Task objective
The expected output is the full set of entries, retyped verbatim, pictures excluded.

Source data
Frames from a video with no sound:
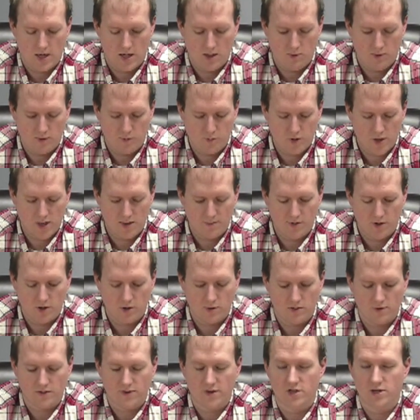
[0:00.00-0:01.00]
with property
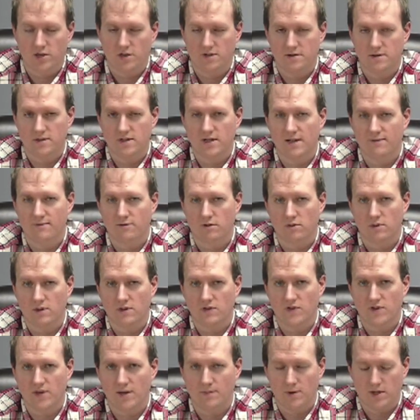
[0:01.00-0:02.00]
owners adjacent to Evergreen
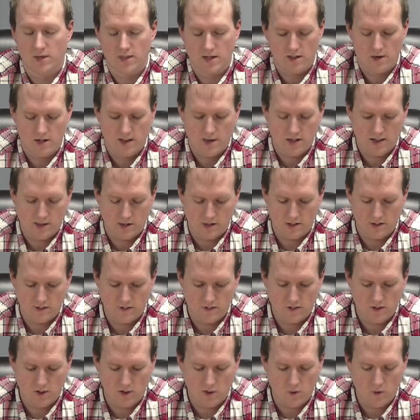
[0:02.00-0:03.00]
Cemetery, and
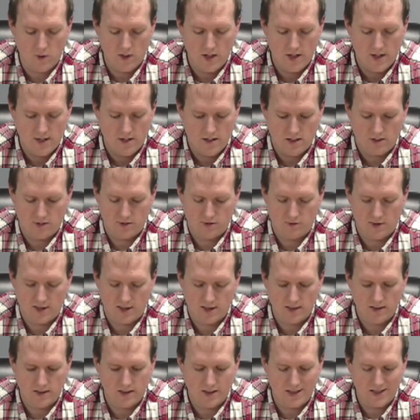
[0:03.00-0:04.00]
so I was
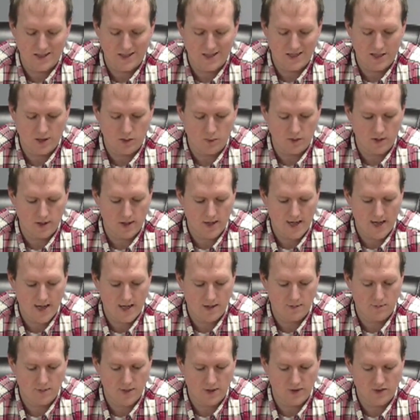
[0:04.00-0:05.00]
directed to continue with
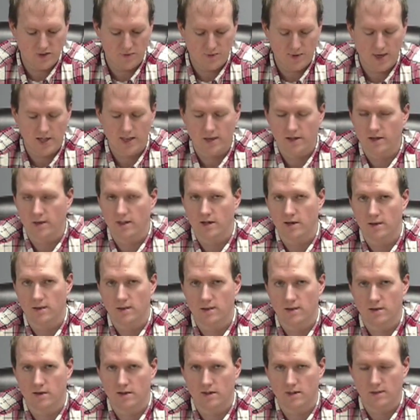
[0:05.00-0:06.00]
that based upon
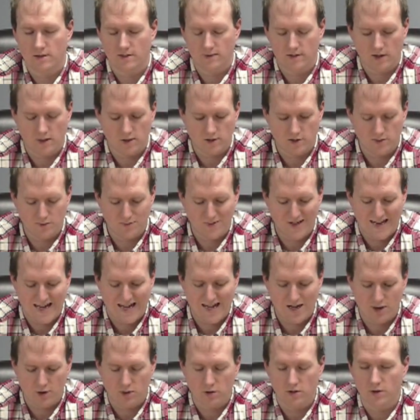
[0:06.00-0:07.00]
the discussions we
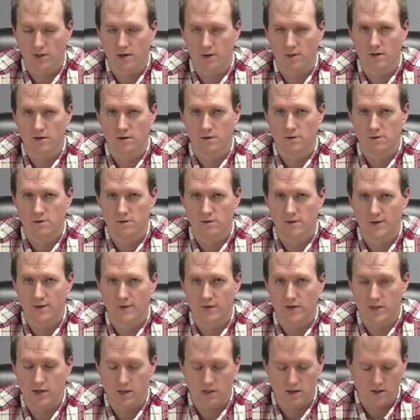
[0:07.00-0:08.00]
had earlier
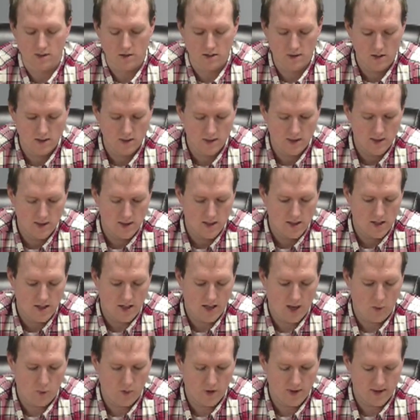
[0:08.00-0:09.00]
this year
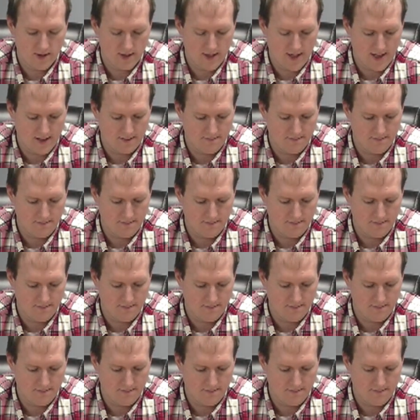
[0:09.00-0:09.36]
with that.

Answer to this task
Frames from a video with no sound:
[0:00.00-0:01.00]
with property
[0:01.00-0:02.00]
owners adjacent to Evergreen
[0:02.00-0:03.00]
Cemetery, and
[0:03.00-0:04.00]
so I was
[0:04.00-0:05.00]
directed to continue with
[0:05.00-0:06.00]
that based upon
[0:06.00-0:07.00]
the discussions we
[0:07.00-0:08.00]
had earlier
[0:08.00-0:09.00]
this year
[0:09.00-0:09.36]
with that.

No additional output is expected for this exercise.